Friday wasn’t a skip day for COVID-19 in Monongalia County Schools.

The district reported two additional cases at South Middle and Morgantown High, which will now necessitate the quarantining of several students for safety, Superintendent Eddie Campbell Jr. said.

At South Middle, it was believed the student who tested positive there had contracted the virus from a parent, Campbell said.

That case also put four classmates into quarantine, the superintendent said.

The MHS diagnosis, Campbell said, isn’t related to earlier cases on the girls basketball team over this week and last that benched 17 additional players and three coaches as a precaution.

Still, another student did test positive, he said, and five classmates will also be out of school for the next two weeks for the county mandated quarantine.

Another employee at Suncrest Elementary is also COVID-positive, Campbell said, with a coworker also in quarantine after contact tracing.

With that, though, he said, the Moderna vaccine still went into the arms of teachers and employees that morning at MHS.

An additional 160 workers in the 40- and 50-year age range received their second dose of the Moderna vaccine, reported Susan Haslebacher, the district’s supervisor of school health.

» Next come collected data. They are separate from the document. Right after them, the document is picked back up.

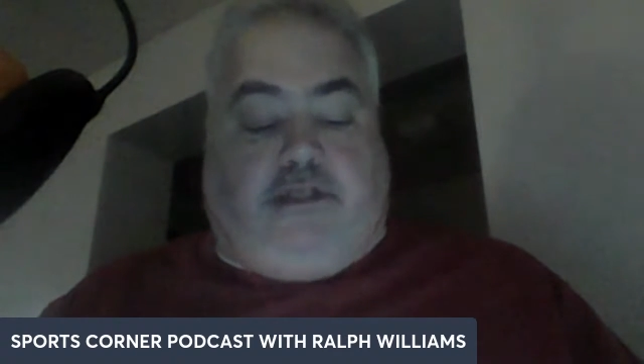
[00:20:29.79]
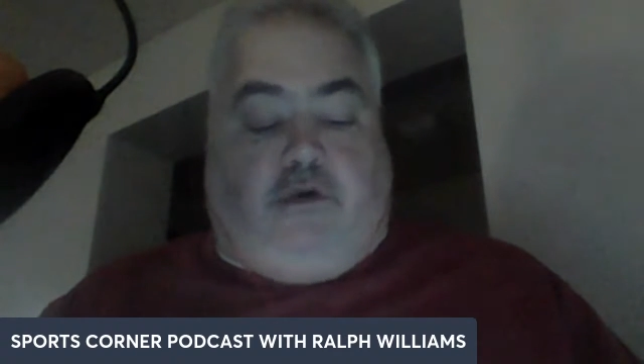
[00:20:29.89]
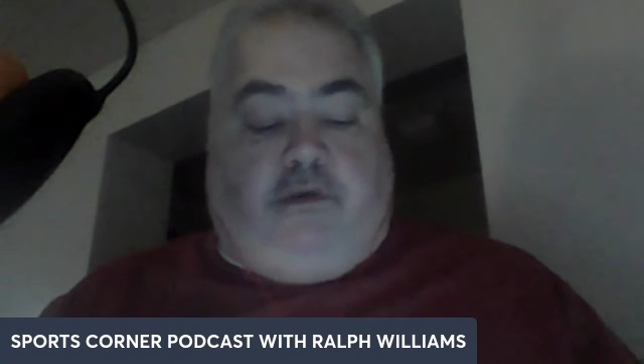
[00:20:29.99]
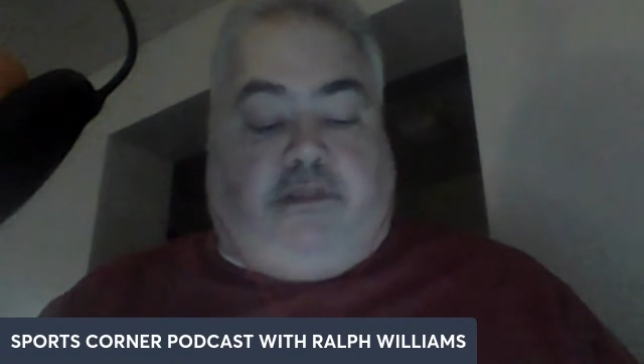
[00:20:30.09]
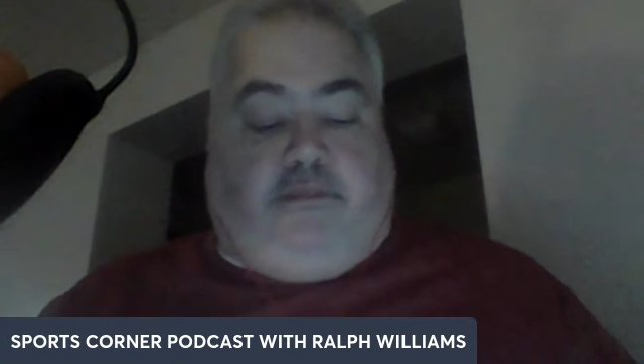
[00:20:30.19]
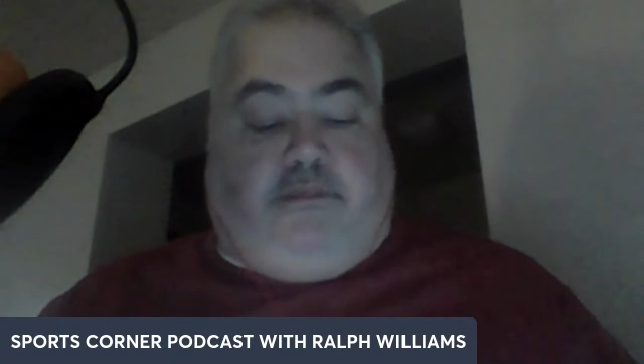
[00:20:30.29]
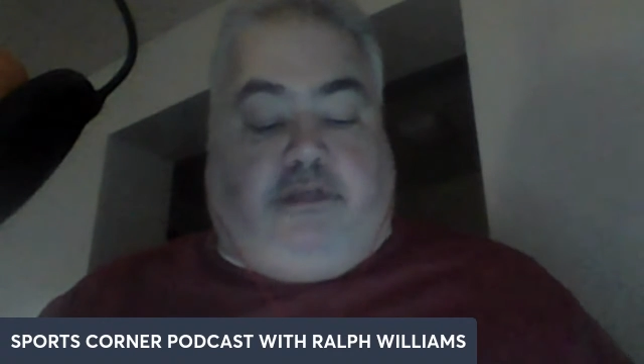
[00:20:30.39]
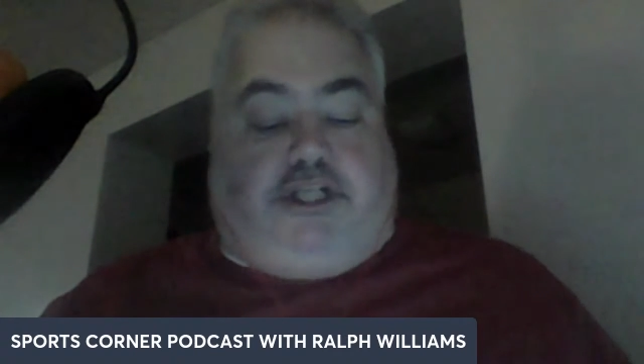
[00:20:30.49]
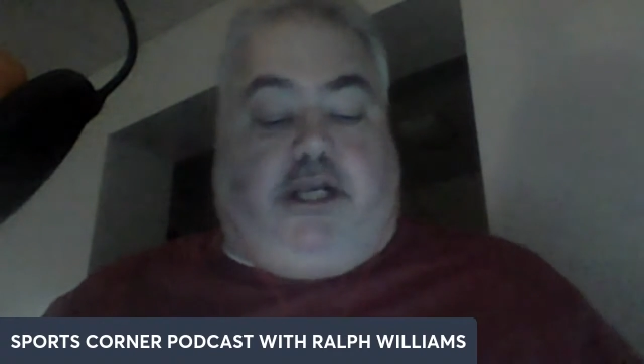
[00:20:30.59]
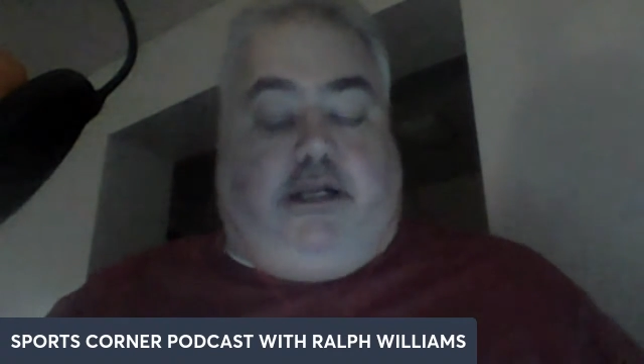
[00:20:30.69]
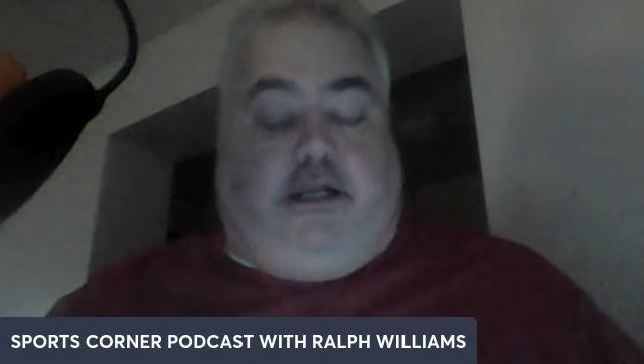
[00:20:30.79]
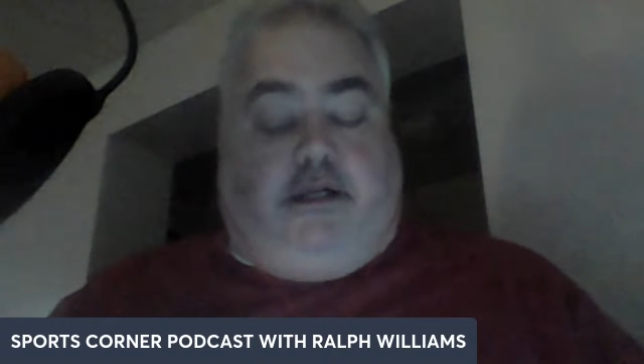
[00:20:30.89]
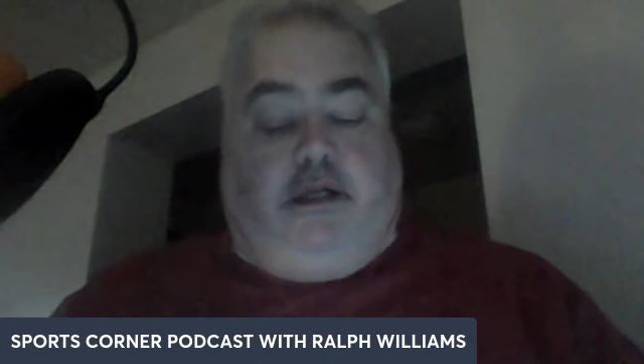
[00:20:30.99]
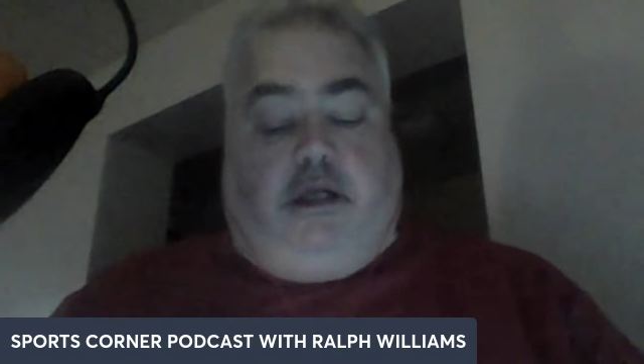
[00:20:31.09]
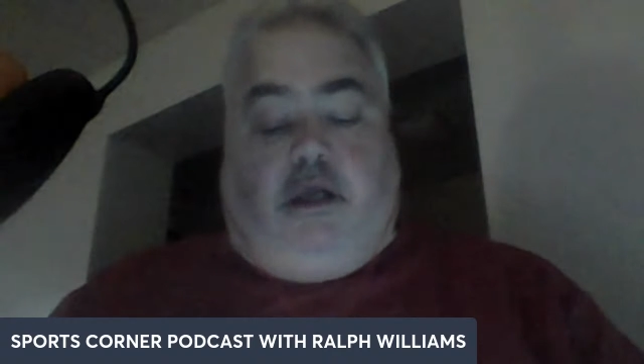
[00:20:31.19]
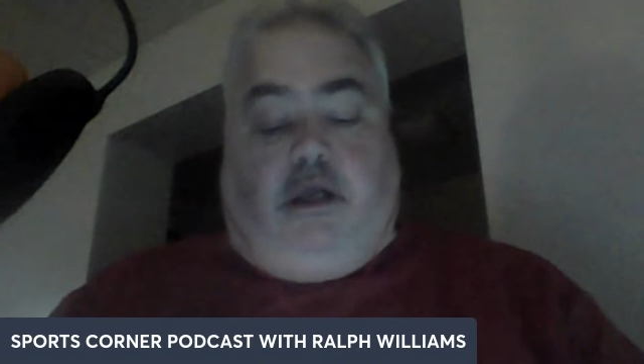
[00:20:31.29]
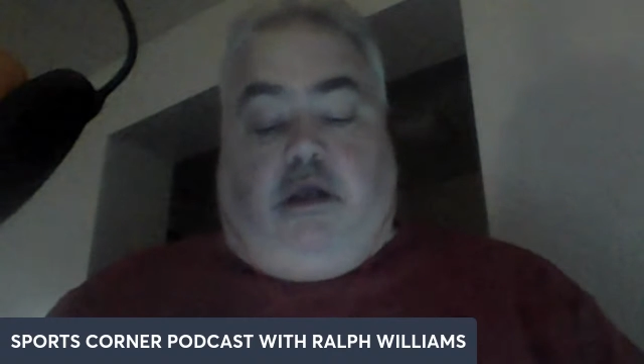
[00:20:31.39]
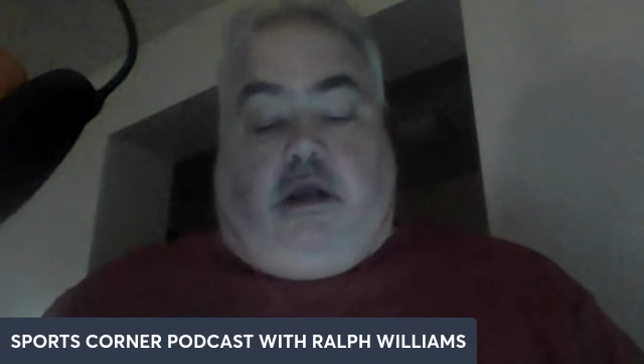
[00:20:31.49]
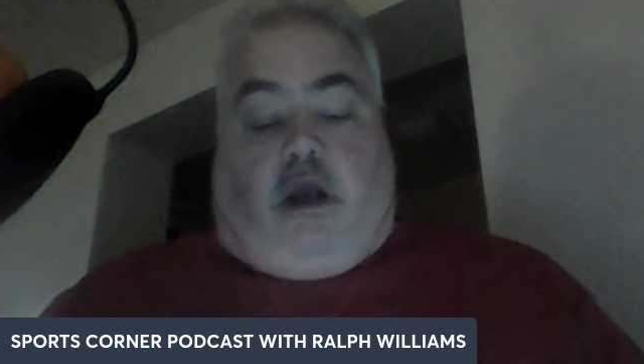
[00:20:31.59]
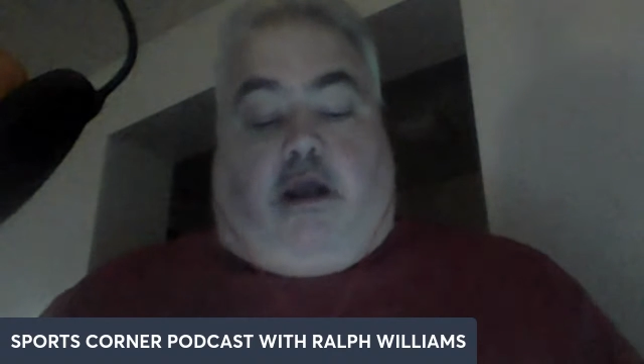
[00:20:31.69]
Always appreciated.
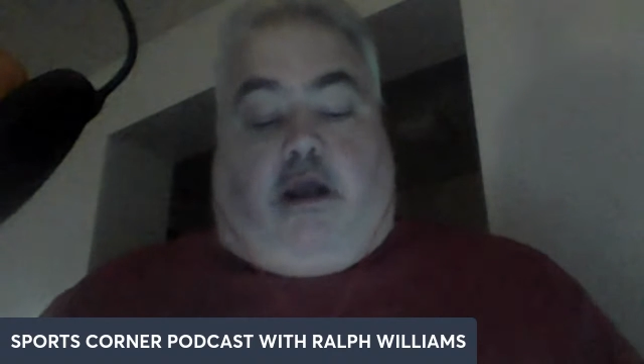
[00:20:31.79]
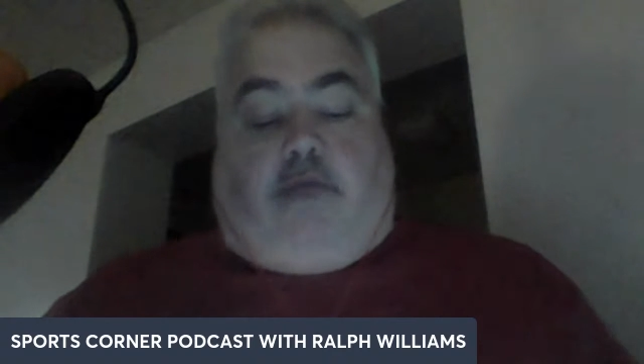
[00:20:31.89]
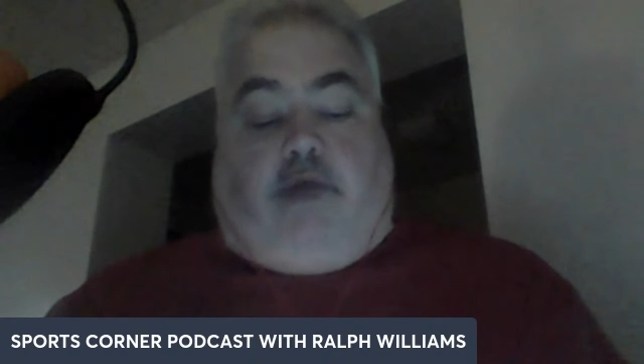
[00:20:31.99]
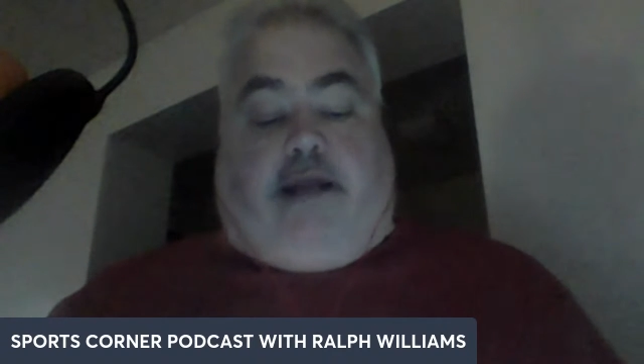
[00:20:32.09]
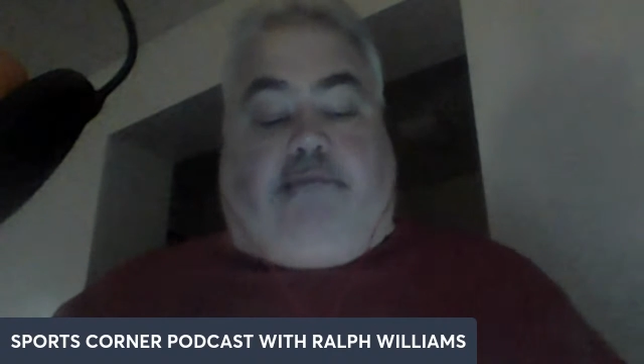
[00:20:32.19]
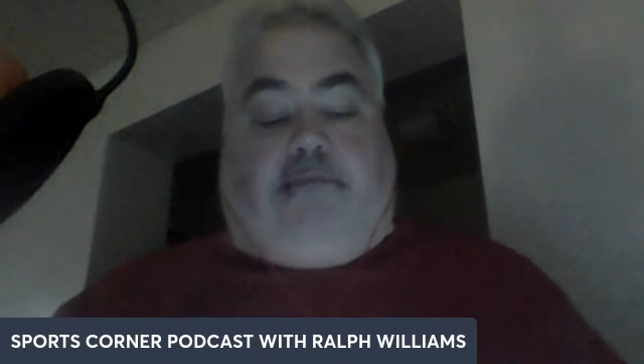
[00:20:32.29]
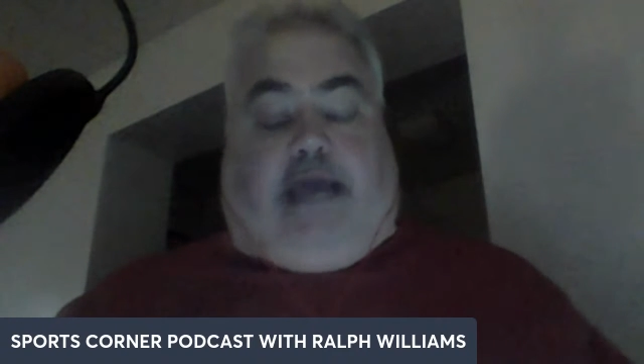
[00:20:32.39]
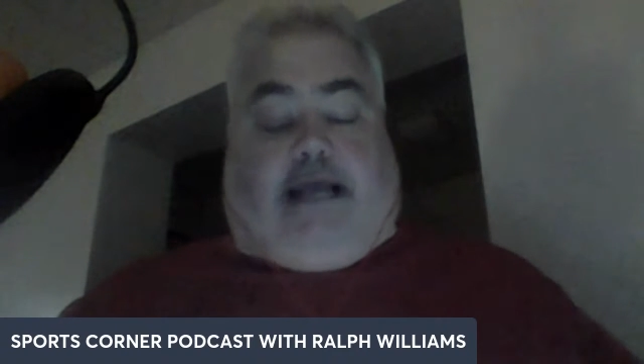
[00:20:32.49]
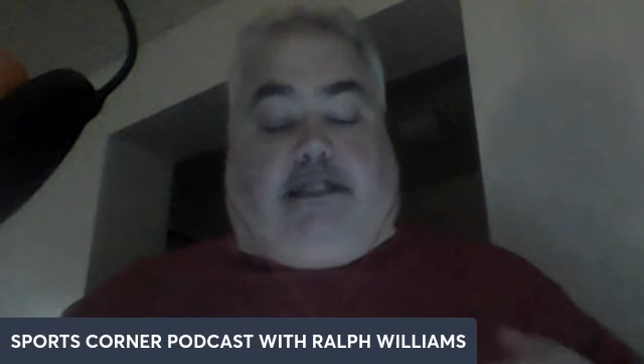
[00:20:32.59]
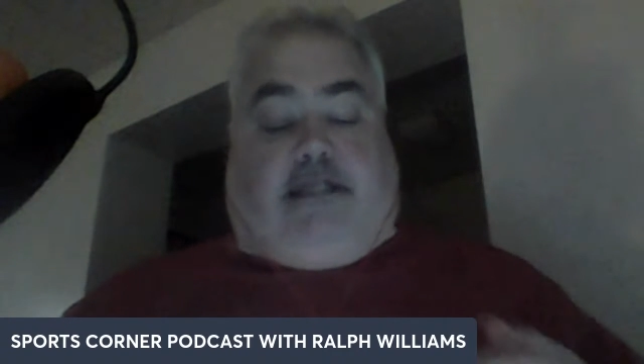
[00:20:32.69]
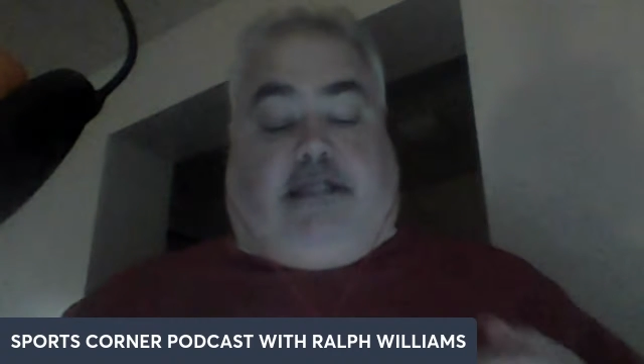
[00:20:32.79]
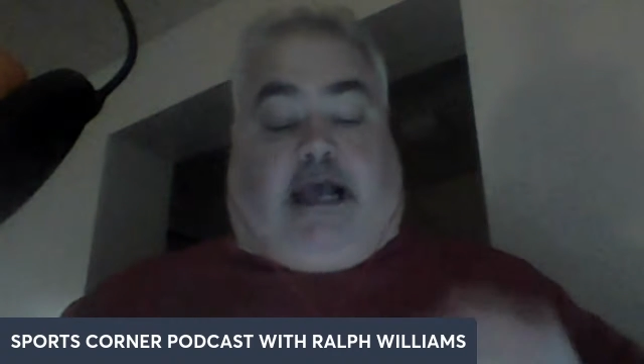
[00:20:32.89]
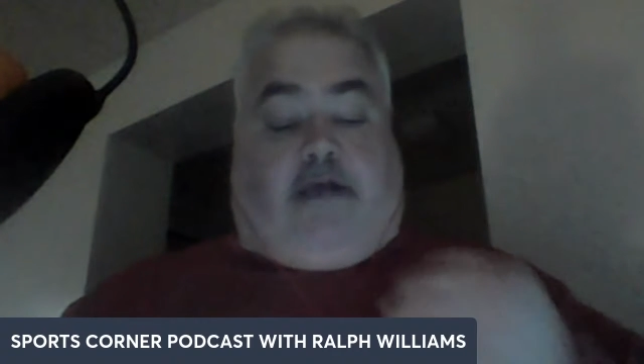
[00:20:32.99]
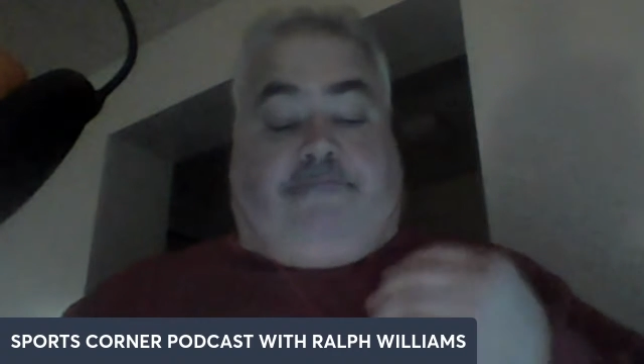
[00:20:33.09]
All right, running backs. Now,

According to the properties of the vaccine, that should mean an immunity rate of better than 90%, which Campbell said he appreciated hearing.

“You have to feel good about that,” he said.

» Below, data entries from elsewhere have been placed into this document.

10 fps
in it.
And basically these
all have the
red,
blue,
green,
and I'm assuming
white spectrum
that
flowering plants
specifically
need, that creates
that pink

He’d feel better about additional dosages, he said, but future clinics are now on hold pending manufacture and distribution of vaccines.

In the meantime, he was also thinking about percentages of another kind Friday.

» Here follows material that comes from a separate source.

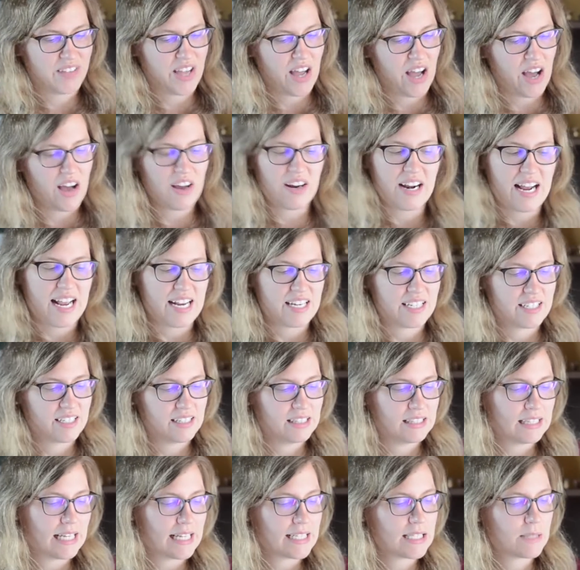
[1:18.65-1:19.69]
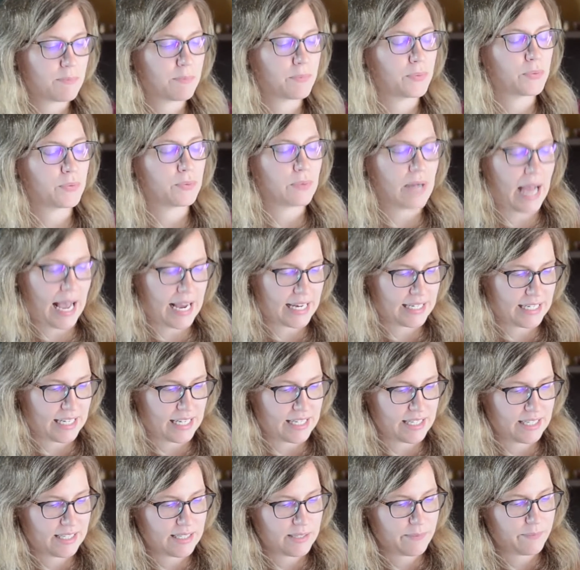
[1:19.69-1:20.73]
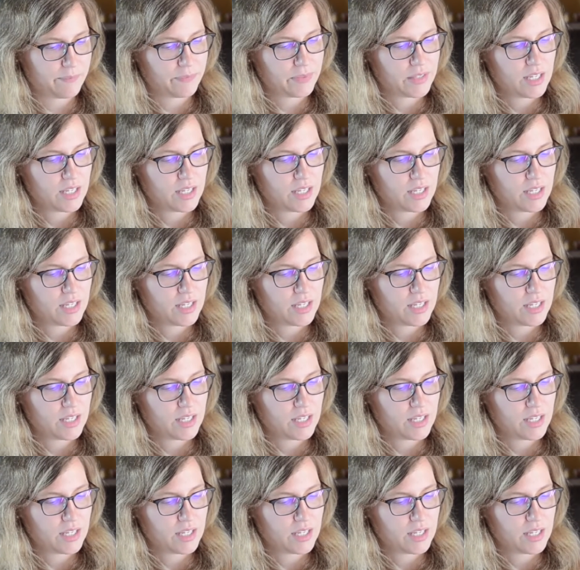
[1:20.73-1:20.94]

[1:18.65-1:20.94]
All right, let's practice.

That’s because the district is readying for a five-day-a-week return to school this coming week and thereafter, as per the state Board of Education.

Pre-kindergarten through fifth grade will report Monday, with middle-schoolers returning Wednesday.

Grades 9-12 will begin five-day-a-week instruction the following Monday.

Deputy Superintendent Donna Talerico said earlier all the pandemic protocols will be in place, including the addition of dividers to partition classrooms.

Masking will be strictly enforced, she said, with social distancing among students at 3 feet in classrooms and a 6-foot grid in cafeterias.

Campbell said to expect anywhere from 70% to 80% attendance overall in the district, using numbers from individual schools as rough average.

“We’re going with what the schools and families are telling us,” he said.

While students, teachers and others in Mon’s schools continue to grapple with the coronavirus, every case noted by the district to date, the superintendent reiterated, has been a result of community spread – and not building-to-building.

“That’s why it’s important we don’t let up,” he said.